• _Exercise brief_:
Repeat each line of the listing exactly as written.

• _Records for the exercise_:
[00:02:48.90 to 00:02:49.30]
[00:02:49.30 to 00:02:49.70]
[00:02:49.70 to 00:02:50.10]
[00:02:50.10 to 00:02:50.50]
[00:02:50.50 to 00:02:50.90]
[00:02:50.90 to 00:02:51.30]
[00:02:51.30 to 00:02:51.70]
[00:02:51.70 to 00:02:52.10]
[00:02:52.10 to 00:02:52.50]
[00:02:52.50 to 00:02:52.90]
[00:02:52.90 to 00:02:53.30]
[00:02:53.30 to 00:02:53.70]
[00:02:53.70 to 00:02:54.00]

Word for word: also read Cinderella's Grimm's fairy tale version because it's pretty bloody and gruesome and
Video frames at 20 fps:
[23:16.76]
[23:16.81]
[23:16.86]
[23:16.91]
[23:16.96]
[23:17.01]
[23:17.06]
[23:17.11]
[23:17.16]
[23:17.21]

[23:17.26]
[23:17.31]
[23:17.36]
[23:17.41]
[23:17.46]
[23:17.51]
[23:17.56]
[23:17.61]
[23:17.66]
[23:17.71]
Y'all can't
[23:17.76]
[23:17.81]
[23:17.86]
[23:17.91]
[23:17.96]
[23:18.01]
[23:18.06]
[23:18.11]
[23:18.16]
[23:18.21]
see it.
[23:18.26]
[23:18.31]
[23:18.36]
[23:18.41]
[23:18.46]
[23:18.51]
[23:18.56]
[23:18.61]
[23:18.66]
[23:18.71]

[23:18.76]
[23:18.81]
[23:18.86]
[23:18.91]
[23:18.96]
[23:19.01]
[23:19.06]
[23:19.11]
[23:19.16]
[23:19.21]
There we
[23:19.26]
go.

• _Solution to this exercise_:
[00:02:48.90 to 00:02:49.30]
[00:02:49.30 to 00:02:49.70]
[00:02:49.70 to 00:02:50.10]
[00:02:50.10 to 00:02:50.50]
[00:02:50.50 to 00:02:50.90]
[00:02:50.90 to 00:02:51.30]
[00:02:51.30 to 00:02:51.70]
[00:02:51.70 to 00:02:52.10]
[00:02:52.10 to 00:02:52.50]
[00:02:52.50 to 00:02:52.90]
[00:02:52.90 to 00:02:53.30]
[00:02:53.30 to 00:02:53.70]
[00:02:53.70 to 00:02:54.00]

Word for word: also read Cinderella's Grimm's fairy tale version because it's pretty bloody and gruesome and
Video frames at 20 fps:
[23:16.76]
[23:16.81]
[23:16.86]
[23:16.91]
[23:16.96]
[23:17.01]
[23:17.06]
[23:17.11]
[23:17.16]
[23:17.21]

[23:17.26]
[23:17.31]
[23:17.36]
[23:17.41]
[23:17.46]
[23:17.51]
[23:17.56]
[23:17.61]
[23:17.66]
[23:17.71]
Y'all can't
[23:17.76]
[23:17.81]
[23:17.86]
[23:17.91]
[23:17.96]
[23:18.01]
[23:18.06]
[23:18.11]
[23:18.16]
[23:18.21]
see it.
[23:18.26]
[23:18.31]
[23:18.36]
[23:18.41]
[23:18.46]
[23:18.51]
[23:18.56]
[23:18.61]
[23:18.66]
[23:18.71]

[23:18.76]
[23:18.81]
[23:18.86]
[23:18.91]
[23:18.96]
[23:19.01]
[23:19.06]
[23:19.11]
[23:19.16]
[23:19.21]
There we
[23:19.26]
go.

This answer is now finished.